Beginning with the line that contains "[0.00-0.90s]", reproduce every line through the end of the records below exactly, and leave the pictures out.

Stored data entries

-=-=-

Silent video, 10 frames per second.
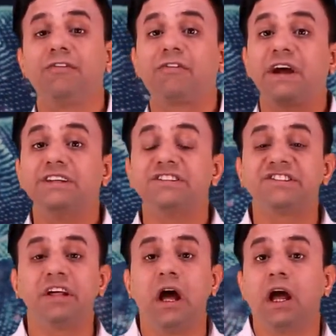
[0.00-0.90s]

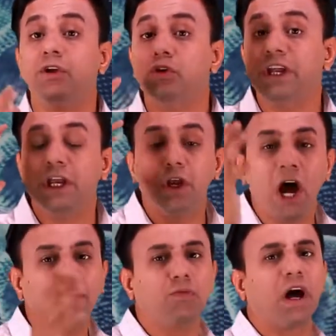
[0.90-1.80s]
Friends, you need
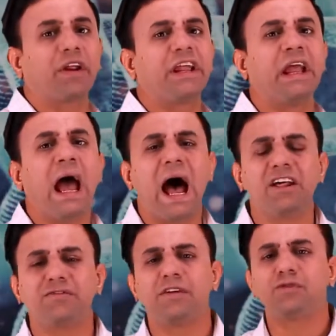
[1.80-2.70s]
not worry,
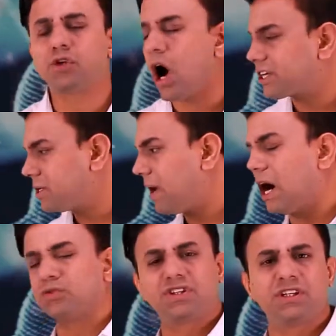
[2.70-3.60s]
as we have talked
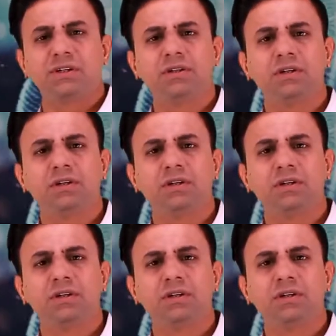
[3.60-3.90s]
about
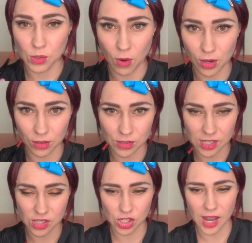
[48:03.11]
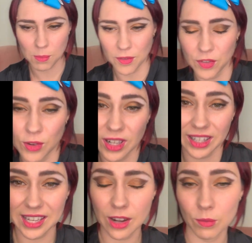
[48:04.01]
won't lose its shape if you
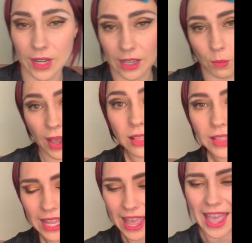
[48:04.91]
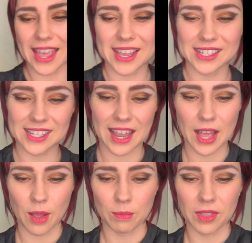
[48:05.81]
clean it really well and
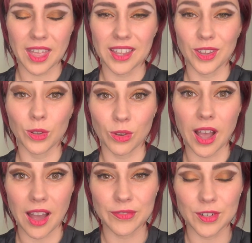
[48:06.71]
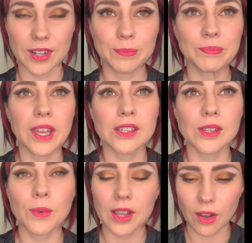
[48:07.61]
that you look after it.
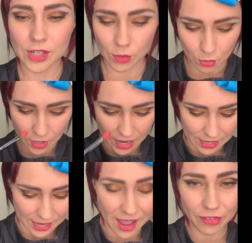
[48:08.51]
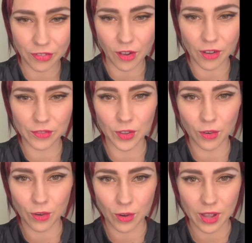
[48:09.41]
So we're going to put enough of
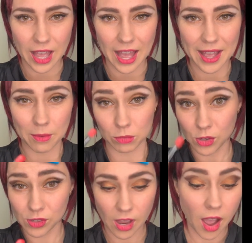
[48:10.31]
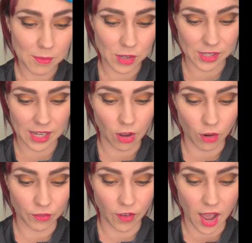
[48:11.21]
your, I'm using
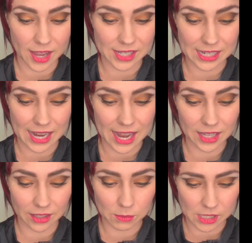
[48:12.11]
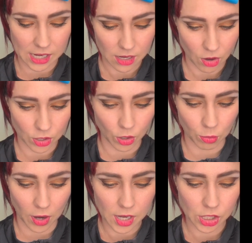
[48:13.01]
Onfire today, lipstick on your
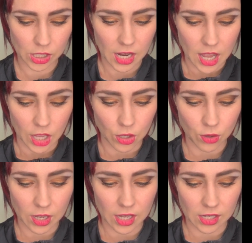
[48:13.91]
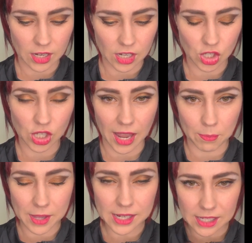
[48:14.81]
brush. You can
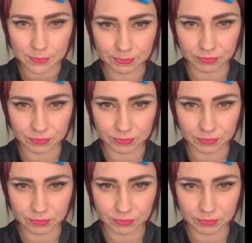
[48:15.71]
shape it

-=-=-

** OUTPUT OF THE TASK **
[0.00-0.90s]

[0.90-1.80s]
Friends, you need
[1.80-2.70s]
not worry,
[2.70-3.60s]
as we have talked
[3.60-3.90s]
about
[48:03.11]
[48:04.01]
won't lose its shape if you
[48:04.91]
[48:05.81]
clean it really well and
[48:06.71]
[48:07.61]
that you look after it.
[48:08.51]
[48:09.41]
So we're going to put enough of
[48:10.31]
[48:11.21]
your, I'm using
[48:12.11]
[48:13.01]
Onfire today, lipstick on your
[48:13.91]
[48:14.81]
brush. You can
[48:15.71]
shape it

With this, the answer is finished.